Make an exact copy of every entry below, with the pictures left out.

Provided records Start Marker

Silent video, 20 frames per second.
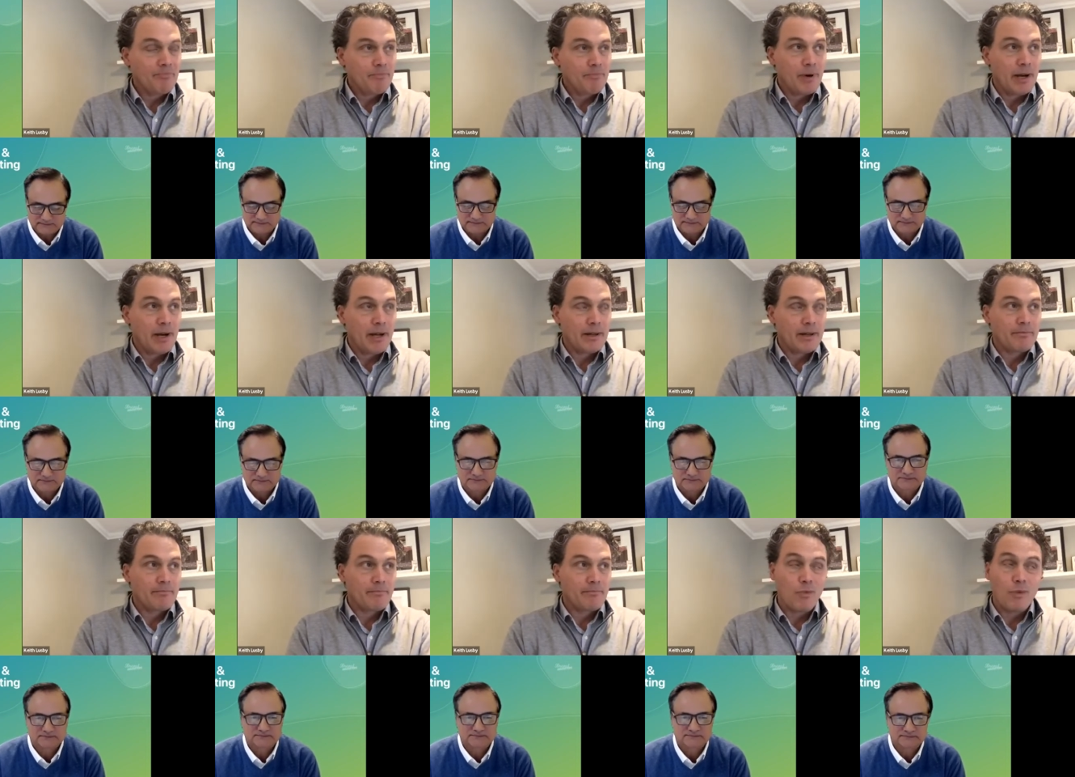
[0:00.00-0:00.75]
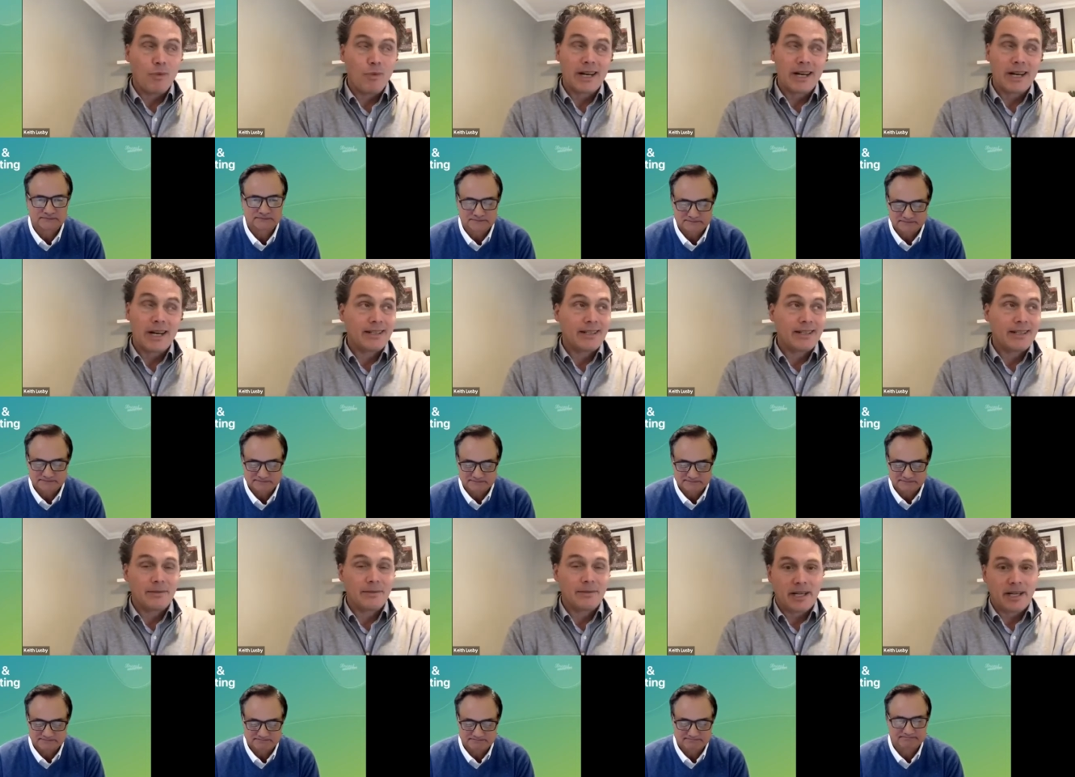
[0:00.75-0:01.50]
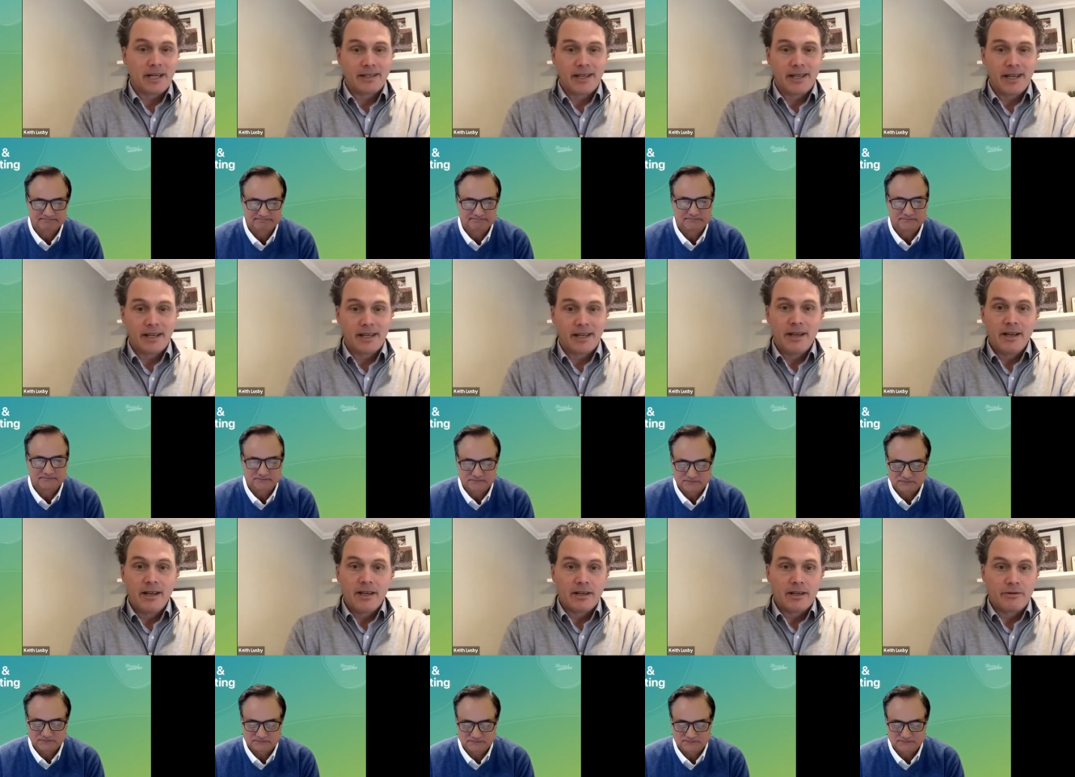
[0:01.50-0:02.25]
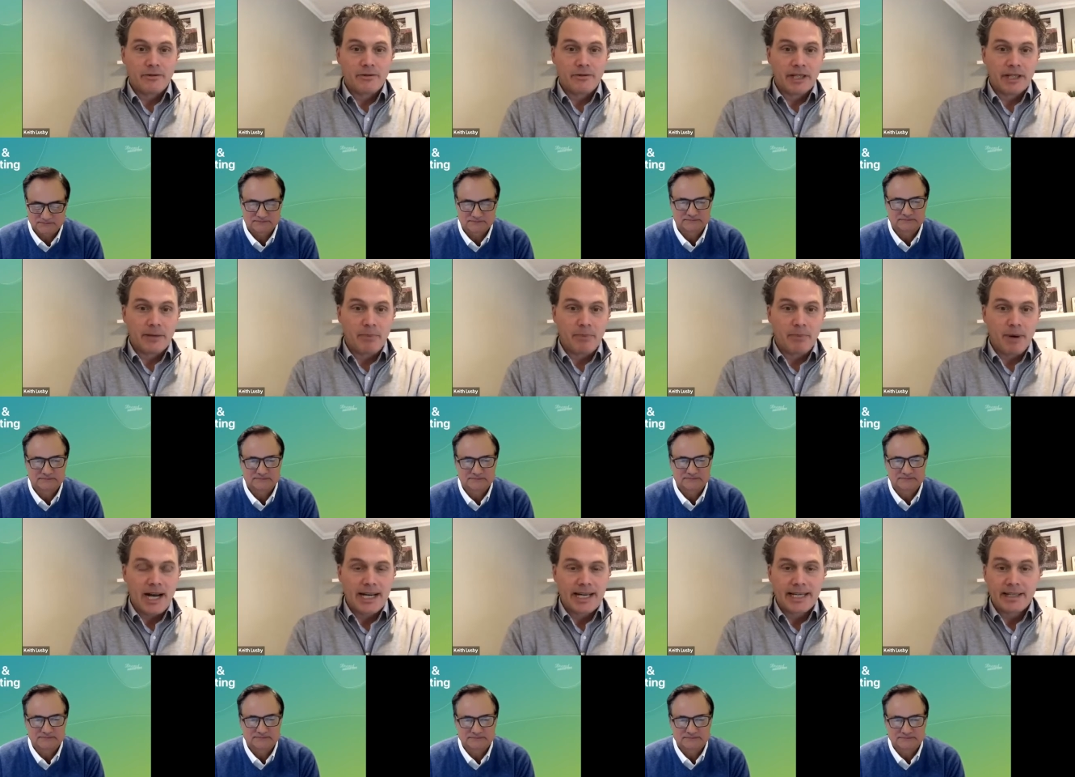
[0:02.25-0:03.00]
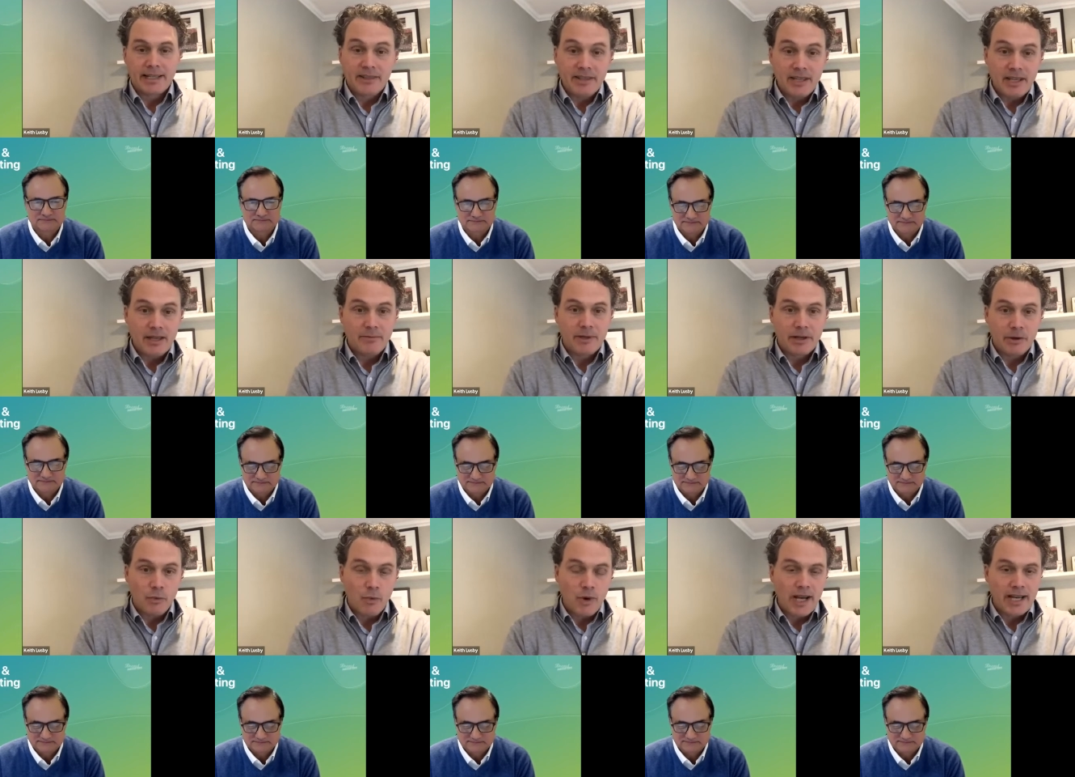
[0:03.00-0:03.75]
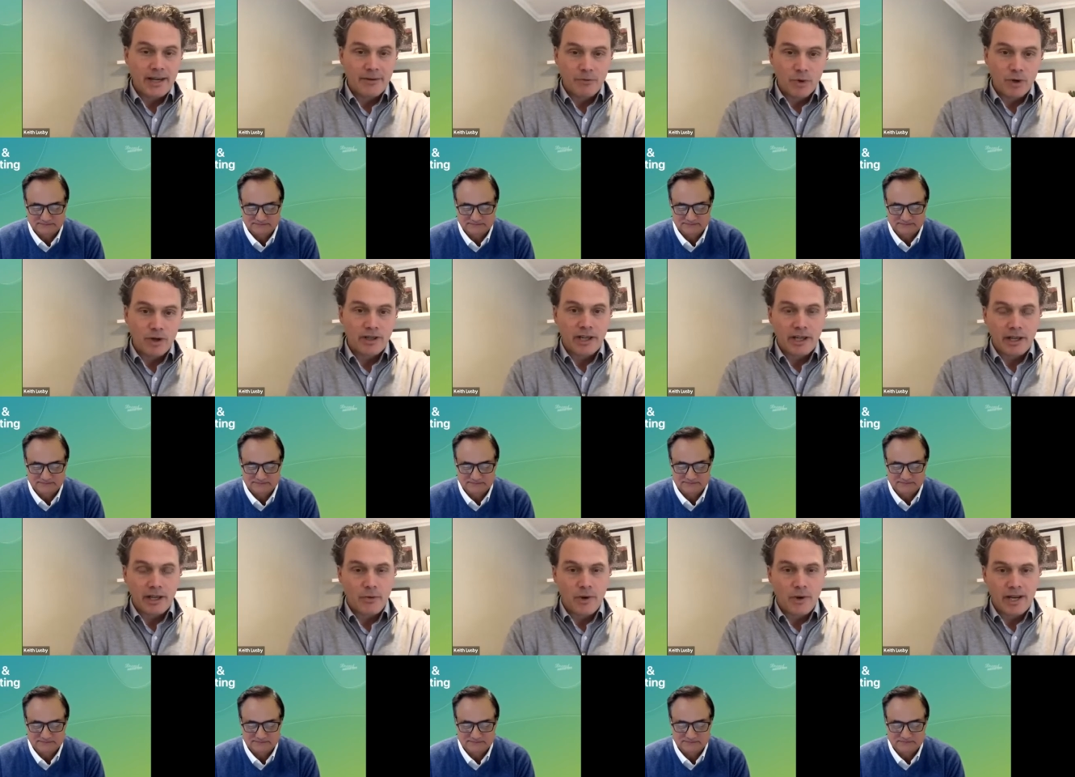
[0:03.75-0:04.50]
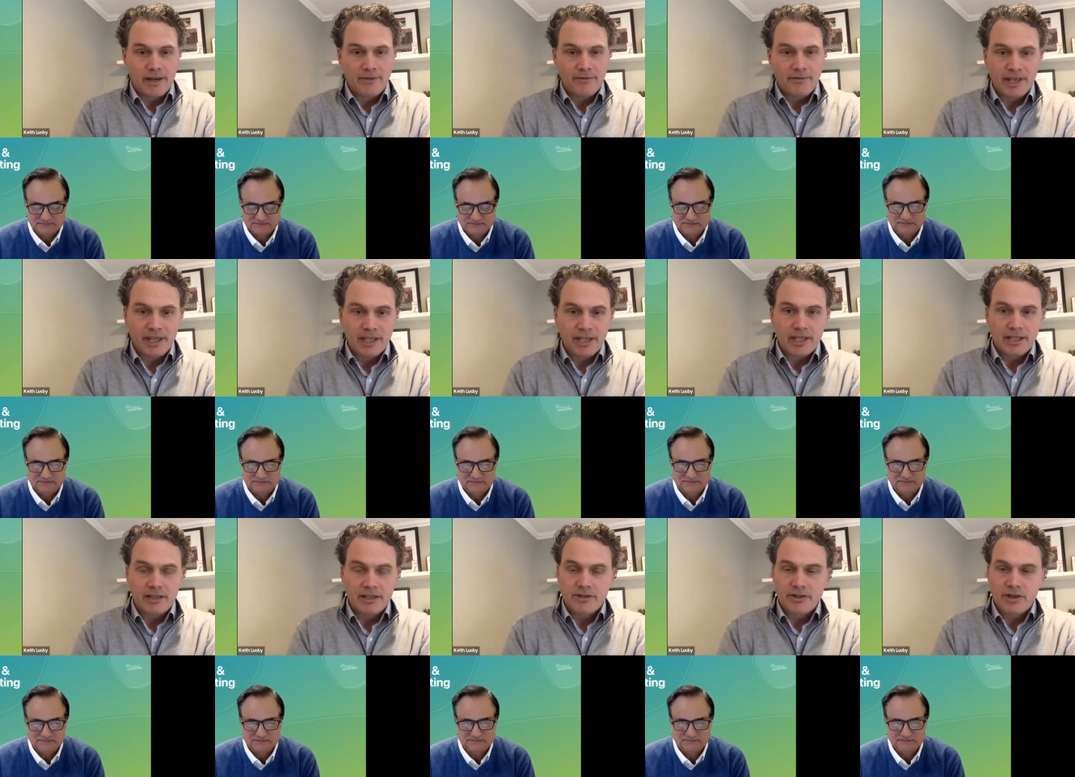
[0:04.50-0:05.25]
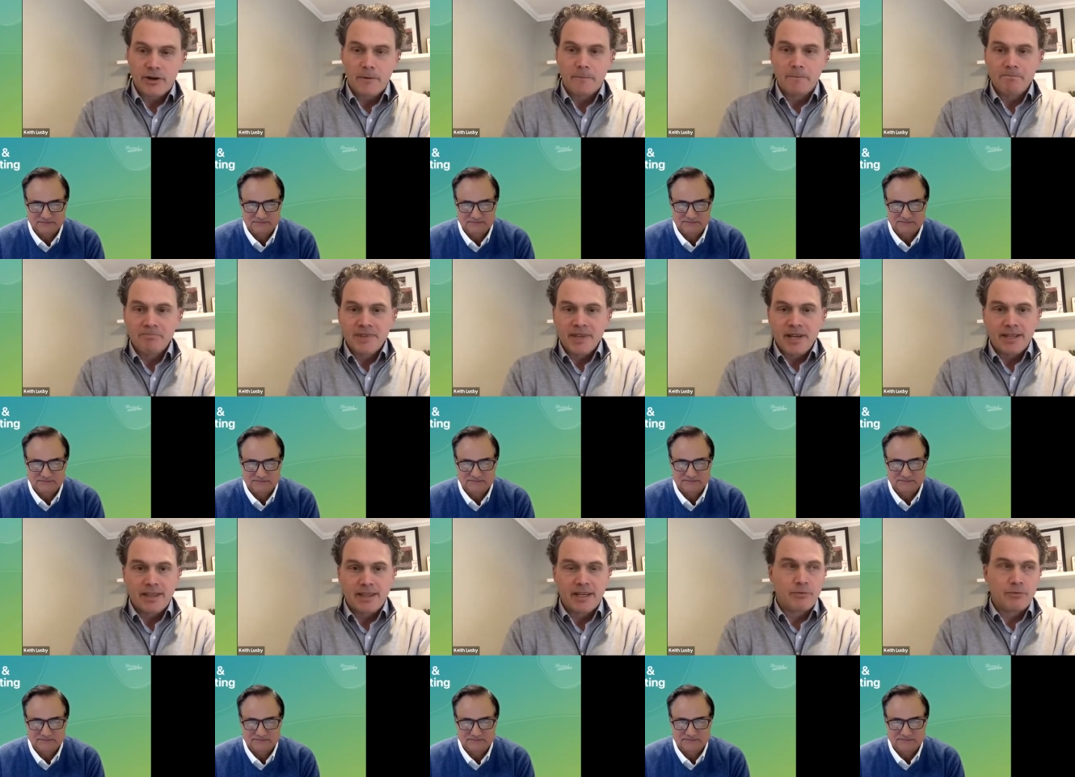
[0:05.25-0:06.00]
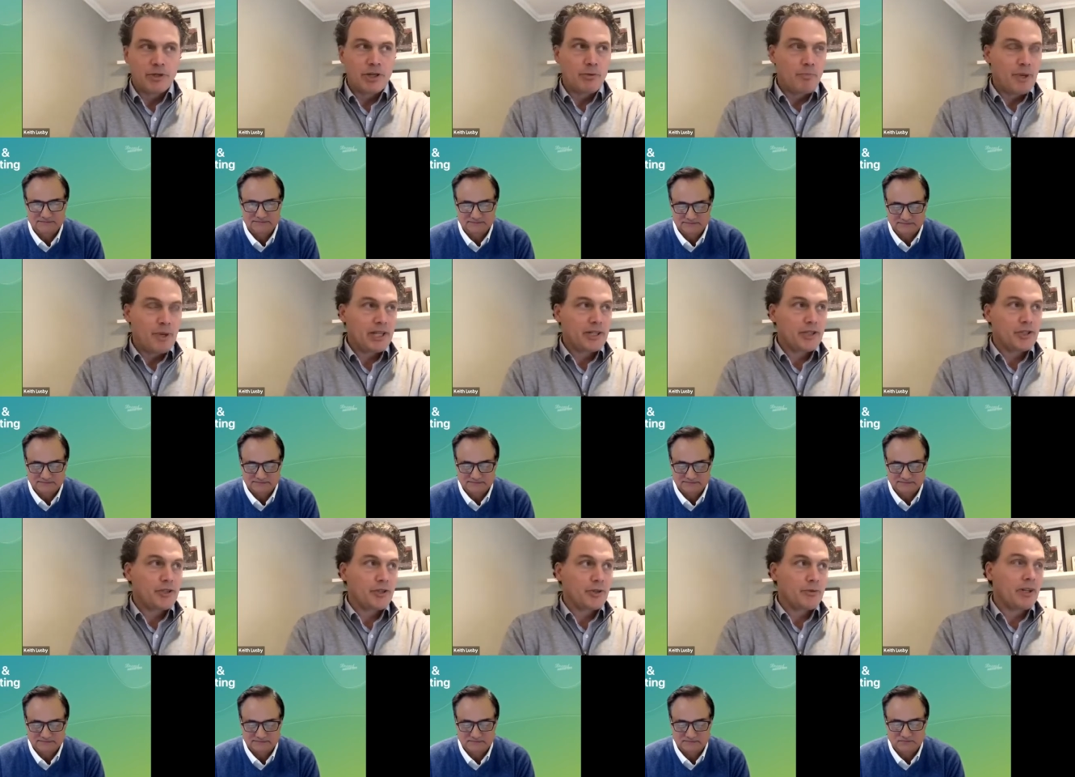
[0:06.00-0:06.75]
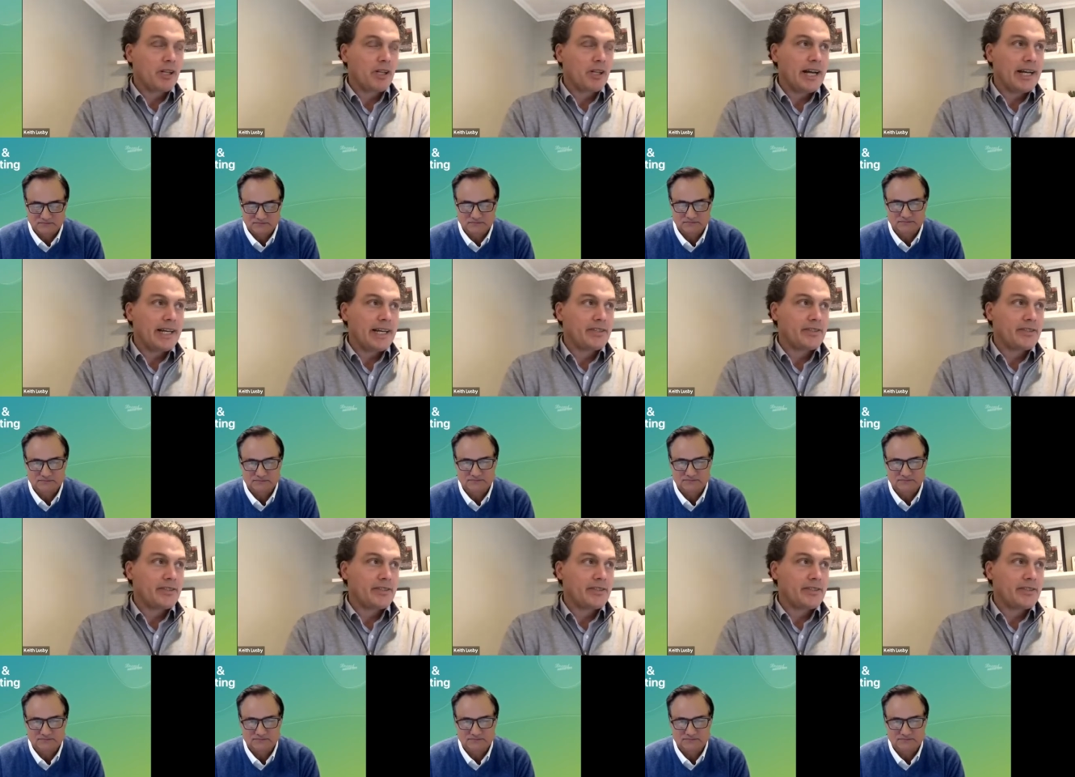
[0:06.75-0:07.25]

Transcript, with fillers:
Speaker 1: but more, nine times out of 10, they're really buying a team and a way of working and a way of thinking. So I think when you pitch to clients,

Provided records End Marker

(Answer to the exercise)
Silent video, 20 frames per second.
[0:00.00-0:00.75]
[0:00.75-0:01.50]
[0:01.50-0:02.25]
[0:02.25-0:03.00]
[0:03.00-0:03.75]
[0:03.75-0:04.50]
[0:04.50-0:05.25]
[0:05.25-0:06.00]
[0:06.00-0:06.75]
[0:06.75-0:07.25]

Transcript, with fillers:
Speaker 1: but more, nine times out of 10, they're really buying a team and a way of working and a way of thinking. So I think when you pitch to clients,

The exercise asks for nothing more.